16. "The chips did not dissolve in a MEK paint solvent."
-> a) So what? Why is this significant?
b) Adam should know already that the chip they could not dissolve in MEK was chemically different from other chips in their paper. Also, does he know how Tnemec paint or LaCLede paint would react to MEK? I am certain that LaClede would not dissolve, as it is an epoxy-based paint.
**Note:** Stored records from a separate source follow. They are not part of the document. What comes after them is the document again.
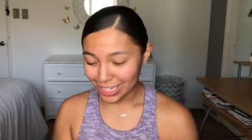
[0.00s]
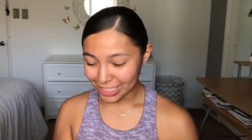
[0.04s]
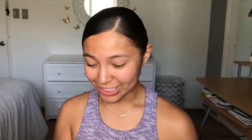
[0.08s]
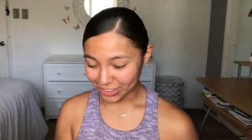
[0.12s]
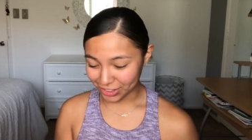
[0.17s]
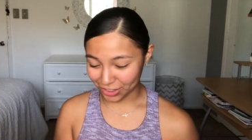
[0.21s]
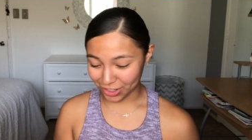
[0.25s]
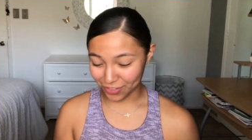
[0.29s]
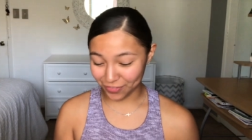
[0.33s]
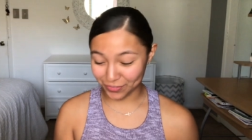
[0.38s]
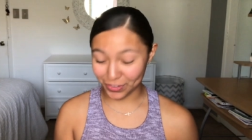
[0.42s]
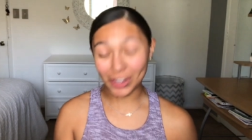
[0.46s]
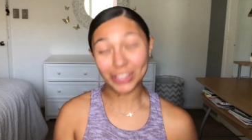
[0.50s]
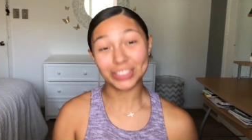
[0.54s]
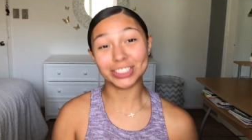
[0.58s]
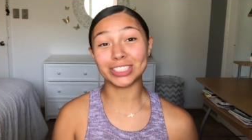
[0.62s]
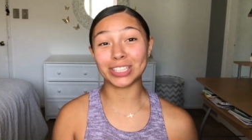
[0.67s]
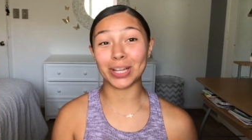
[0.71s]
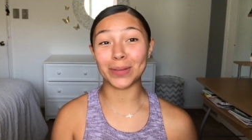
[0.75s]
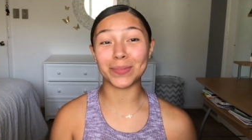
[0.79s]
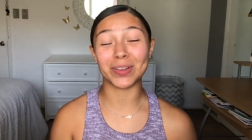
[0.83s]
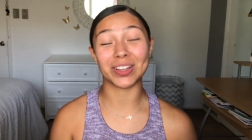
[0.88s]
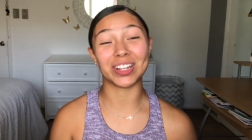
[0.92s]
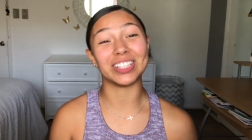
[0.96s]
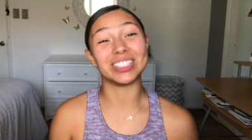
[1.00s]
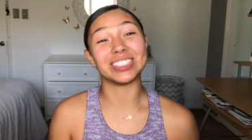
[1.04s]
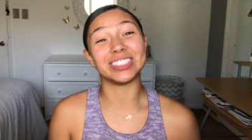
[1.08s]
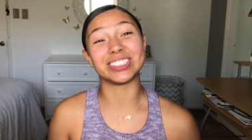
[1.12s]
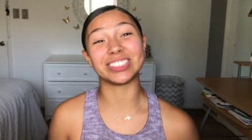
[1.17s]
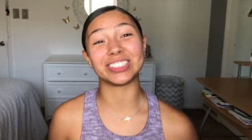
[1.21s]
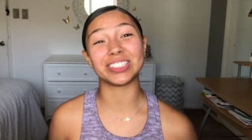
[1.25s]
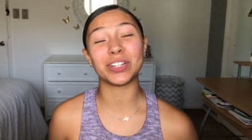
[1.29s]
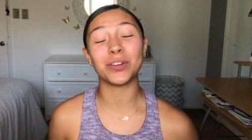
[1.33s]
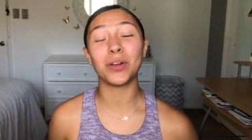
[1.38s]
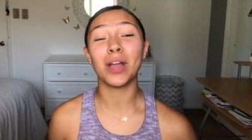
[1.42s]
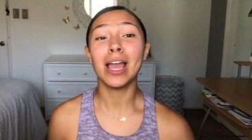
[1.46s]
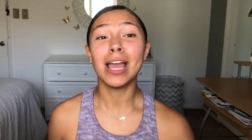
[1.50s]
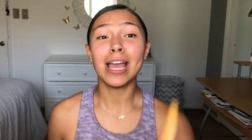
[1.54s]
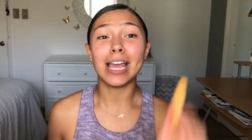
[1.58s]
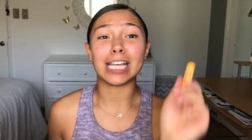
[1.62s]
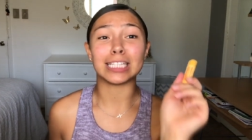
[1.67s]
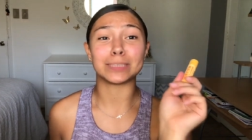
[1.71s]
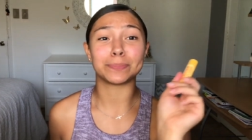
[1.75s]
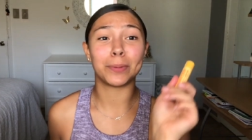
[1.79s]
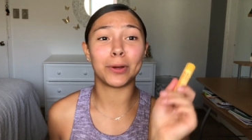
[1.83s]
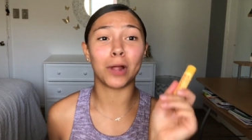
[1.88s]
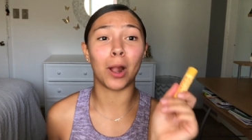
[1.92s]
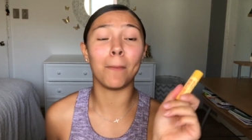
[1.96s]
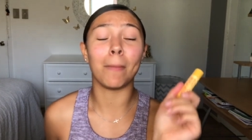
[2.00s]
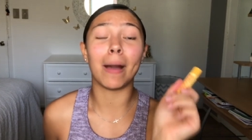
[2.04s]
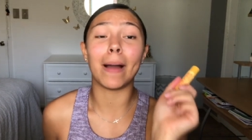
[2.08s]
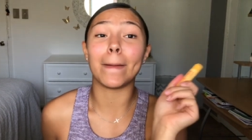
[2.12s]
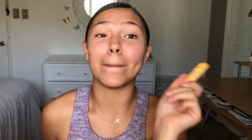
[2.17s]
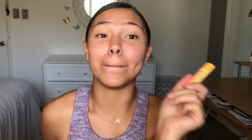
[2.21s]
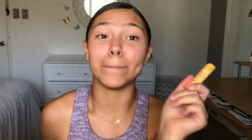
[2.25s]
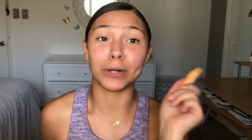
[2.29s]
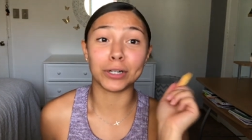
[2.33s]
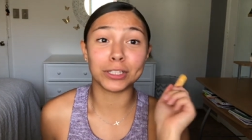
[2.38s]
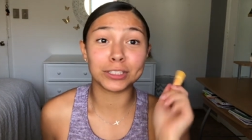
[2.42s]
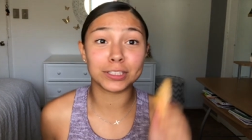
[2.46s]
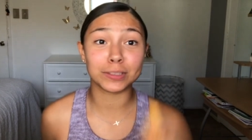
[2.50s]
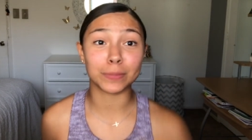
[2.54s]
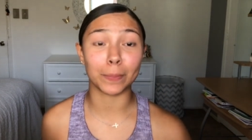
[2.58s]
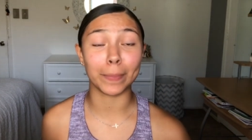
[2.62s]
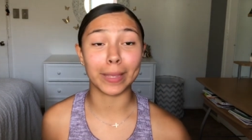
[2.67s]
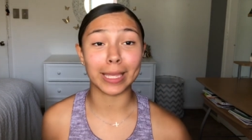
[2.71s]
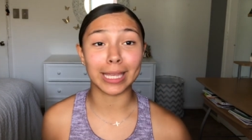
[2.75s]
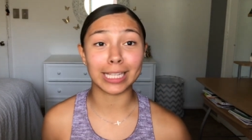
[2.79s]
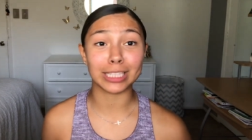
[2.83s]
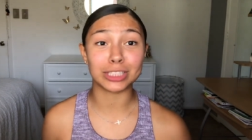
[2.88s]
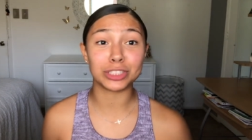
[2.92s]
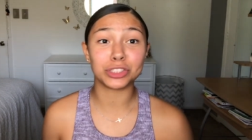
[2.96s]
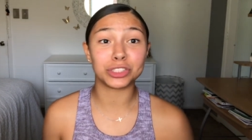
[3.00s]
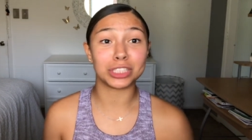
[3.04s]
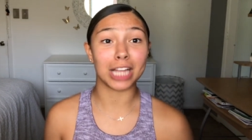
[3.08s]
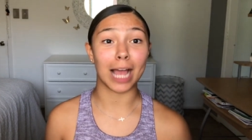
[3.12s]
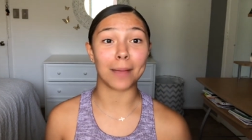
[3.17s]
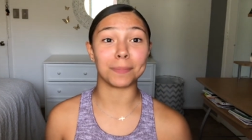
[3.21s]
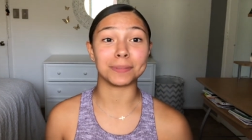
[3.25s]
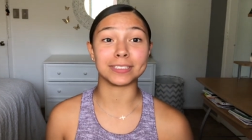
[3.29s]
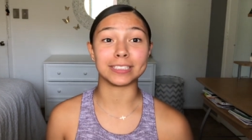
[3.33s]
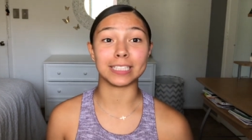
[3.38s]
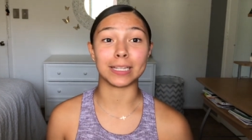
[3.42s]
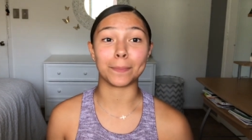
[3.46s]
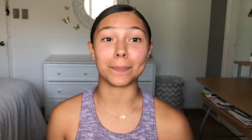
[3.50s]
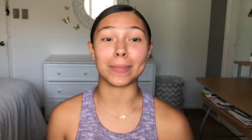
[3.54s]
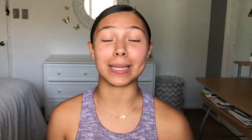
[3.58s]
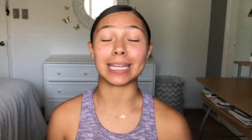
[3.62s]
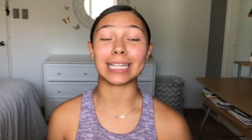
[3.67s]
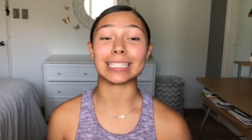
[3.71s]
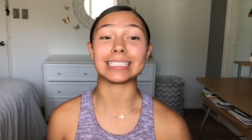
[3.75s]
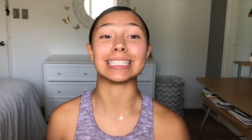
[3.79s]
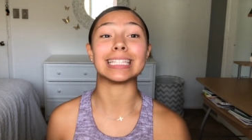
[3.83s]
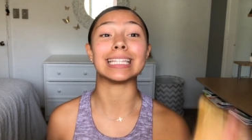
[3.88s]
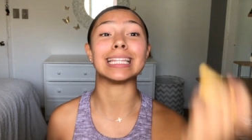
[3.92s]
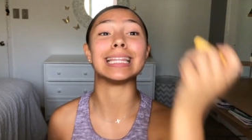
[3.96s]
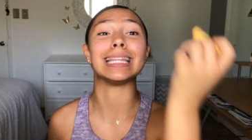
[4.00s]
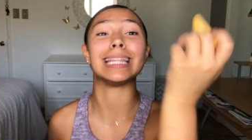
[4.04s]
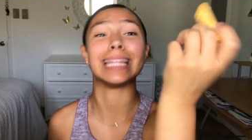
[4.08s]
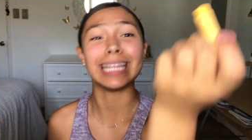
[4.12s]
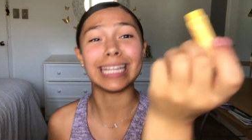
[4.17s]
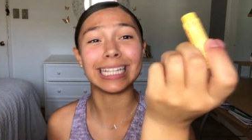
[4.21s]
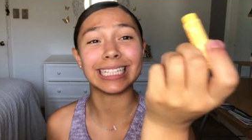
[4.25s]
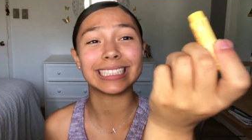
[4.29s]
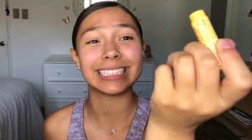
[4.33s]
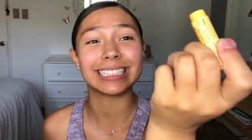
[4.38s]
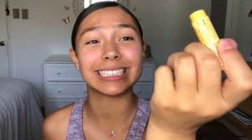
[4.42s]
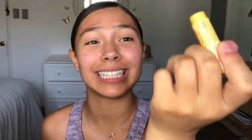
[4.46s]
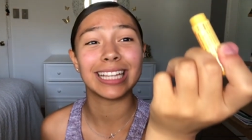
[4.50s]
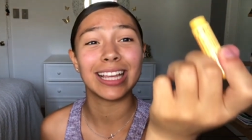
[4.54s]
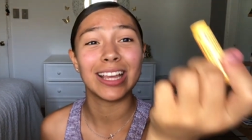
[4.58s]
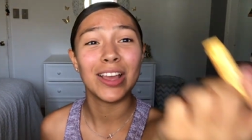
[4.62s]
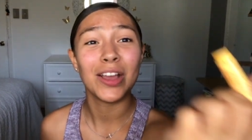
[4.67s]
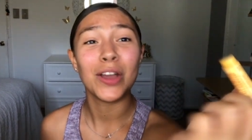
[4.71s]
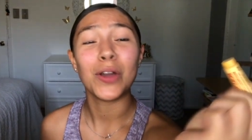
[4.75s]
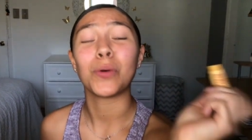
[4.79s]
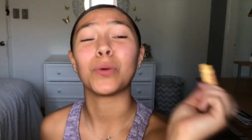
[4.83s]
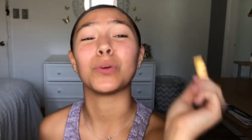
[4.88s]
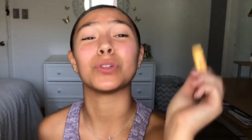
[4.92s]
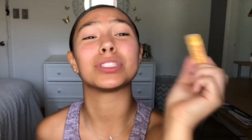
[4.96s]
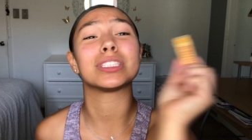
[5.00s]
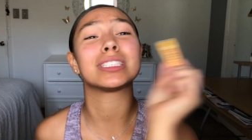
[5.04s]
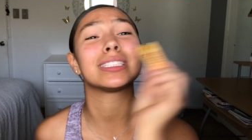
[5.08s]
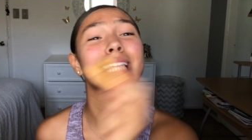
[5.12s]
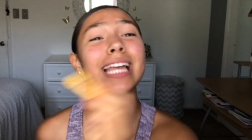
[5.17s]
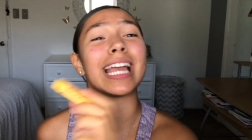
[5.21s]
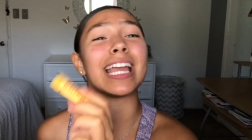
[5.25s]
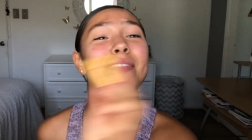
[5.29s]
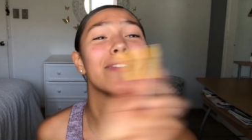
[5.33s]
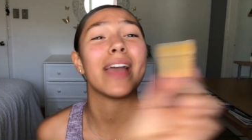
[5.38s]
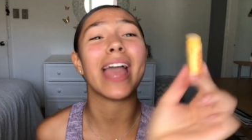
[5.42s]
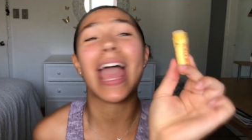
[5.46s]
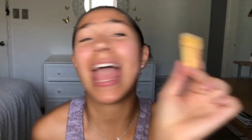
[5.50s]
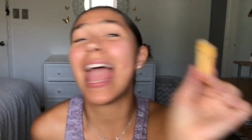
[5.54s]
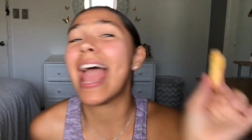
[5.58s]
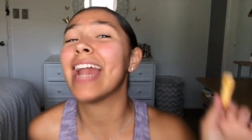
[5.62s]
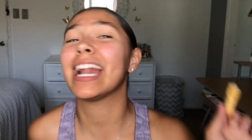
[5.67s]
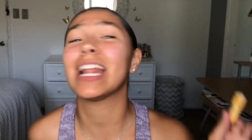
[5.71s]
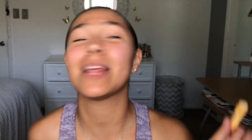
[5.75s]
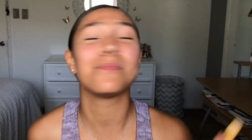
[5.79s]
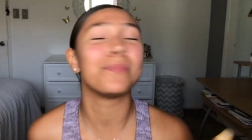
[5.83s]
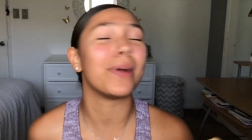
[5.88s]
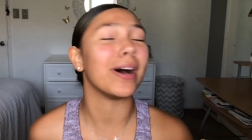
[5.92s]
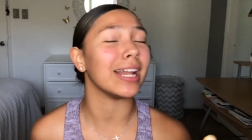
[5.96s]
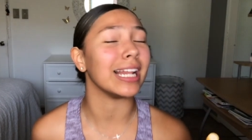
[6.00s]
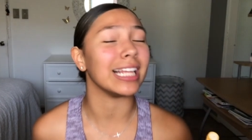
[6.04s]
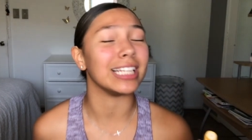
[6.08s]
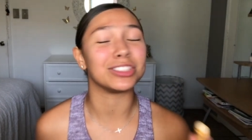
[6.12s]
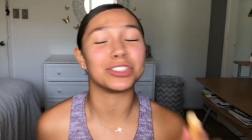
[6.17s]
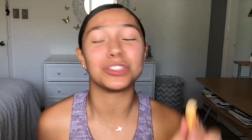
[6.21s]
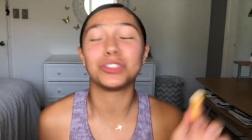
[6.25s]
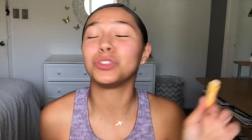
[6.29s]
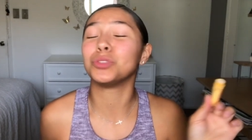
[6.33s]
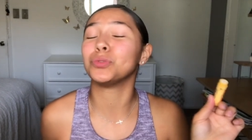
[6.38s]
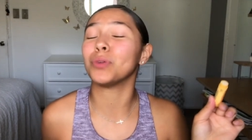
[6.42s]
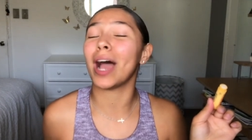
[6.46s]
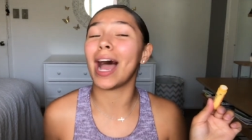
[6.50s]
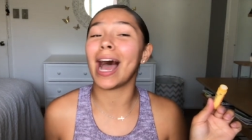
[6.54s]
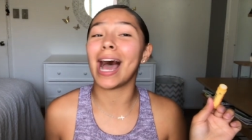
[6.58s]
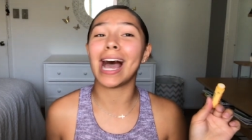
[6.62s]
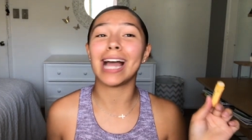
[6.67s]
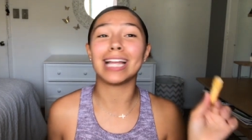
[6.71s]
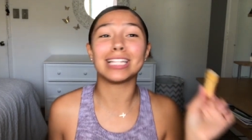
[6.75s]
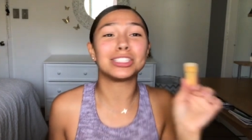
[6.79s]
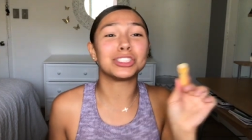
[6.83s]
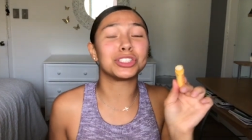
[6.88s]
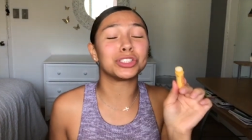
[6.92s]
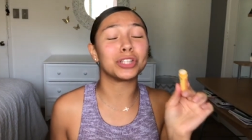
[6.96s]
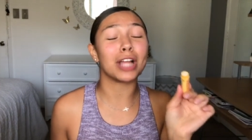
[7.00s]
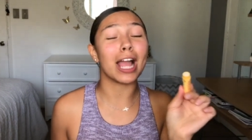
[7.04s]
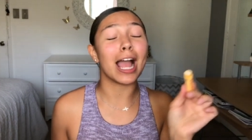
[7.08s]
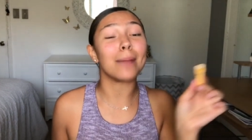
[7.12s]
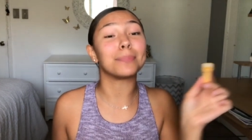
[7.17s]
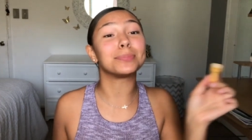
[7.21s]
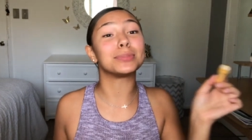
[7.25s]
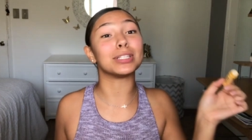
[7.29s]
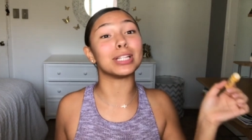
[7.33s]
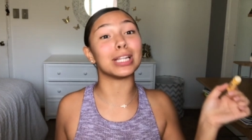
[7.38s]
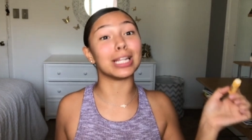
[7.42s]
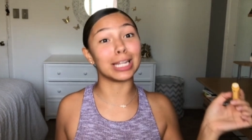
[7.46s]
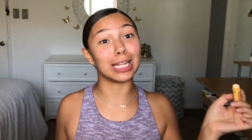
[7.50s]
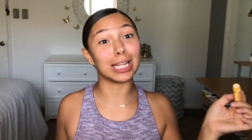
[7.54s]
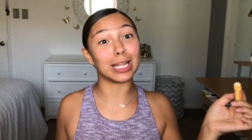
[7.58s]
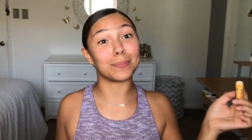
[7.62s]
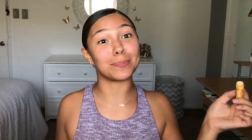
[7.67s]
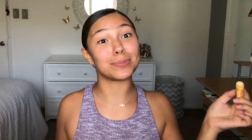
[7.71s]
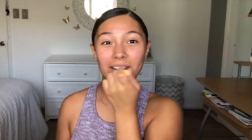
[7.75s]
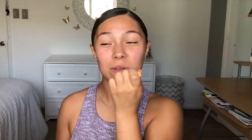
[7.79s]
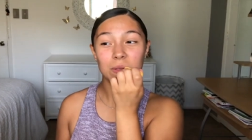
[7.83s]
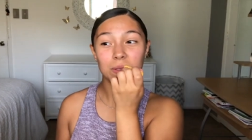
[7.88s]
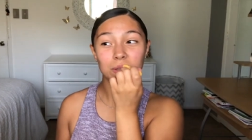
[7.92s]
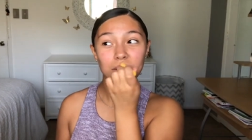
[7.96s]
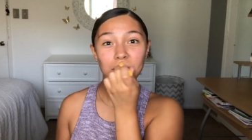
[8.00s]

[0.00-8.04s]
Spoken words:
so the first thing I'm gonna do is put on my Burt's Bees chapstick, because this will save anybody's dry, chapped lips.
17. "[Mohr] cites two reasons why he feels the validity of the journal is questionable: that a hoax paper was accepted by Bentham and that the journal’s editor resigned in protest after the ATM paper was published. Both of these points, however, are totally insignificant."
-> I agree with Adam that these points are insignificant. It suffices to show that the paper's conclusions are simply wrong (do not follow from, and in fact are contradicted by, the paper's data).
Midnight. Time to finish my beer and hug the pillows.